Хлопнула дверь. Внизу, а потом совсем рядом. И лестница отозвалась скрипом. Кто-кто идет? За кем?
За Саломеей. Прячься, пока есть время. В шкаф. Под кровать. Куда-нибудь. И сиди тихо-тихо. Тогда, возможно, тебя не найдут.
Дыши осторожно. Мягко.
Это уже не сон – явь. Нет солнечного поля и серпов, но есть жесткий пол, печь и блокнот. Руки ноющие. Пистолет. Иррациональный страх.
Шаги ближе. И кто-то останавливается у двери.
Он замирает. Тишина. Абсолютная. Сердце и то прекращает стучать. Но Саломея ощущает того, который прячется за дверью, остро, как если бы он находился в комнате.
Шевельнулась ручка. Щелкнул язычок замка, но не открылся.
Импровизированная задвижка – толстая ножка стула, просунутая в скобу ручки, – держится. Только выдержит ли, если тот, кто пришел в дом, вздумает высадить дверь? У Саломеи пистолет есть. В нем всего одна пуля, но этого хватит, если прицелиться.

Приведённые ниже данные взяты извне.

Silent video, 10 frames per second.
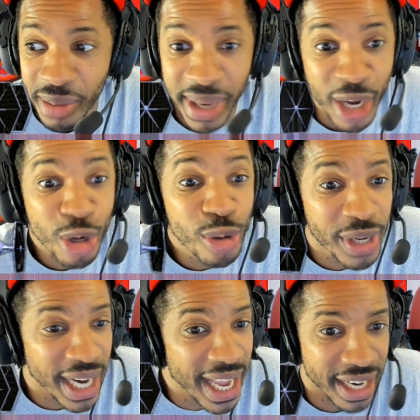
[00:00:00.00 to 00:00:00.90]
to be
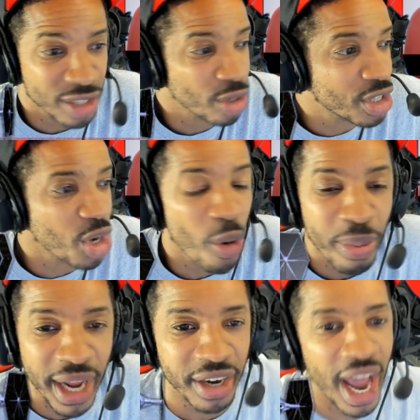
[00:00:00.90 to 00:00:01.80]
included in it, so it's a
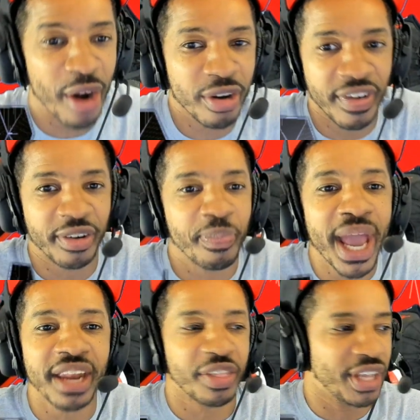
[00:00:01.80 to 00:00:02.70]
no-brainer. I don't even have to pay
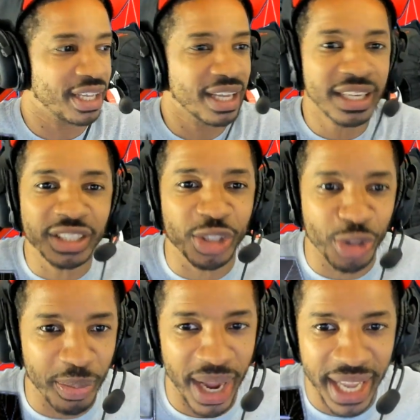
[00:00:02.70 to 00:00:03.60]
anything to
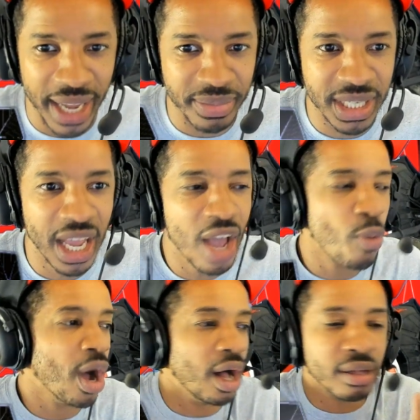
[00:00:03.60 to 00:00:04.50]
stream my games.
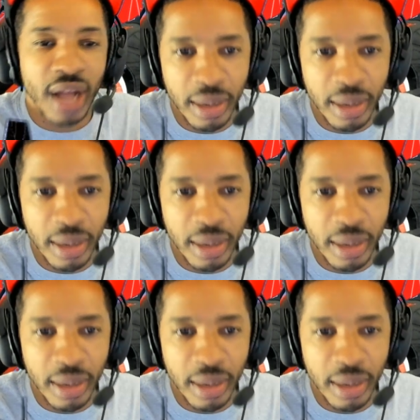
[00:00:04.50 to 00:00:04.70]
Well, I'm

Пистолет Лепажа не знает промаха.
Руки дрожат. Препаскудно, когда руки дрожат. И бинты мешают. Пистолет приходится держать обеими руками. А спусковой крючок тугой.
Тук-тук. Как вежливо со стороны демона стучать. Но Саломея не ответит. И уж точно не пригласит войти.
Тук-тук-тук. И нежное царапанье. Саломею предупреждают: не следует упрямиться. Но, видно, она уродилась несговорчивой.
Гость мнется на пороге, вздыхает и уходит.
Притворяется, что ушел? Хочет, чтобы Саломея поверила. Выглянула в коридор, убедилась. Нет. Она же не дура, во всяком случае, не настолько.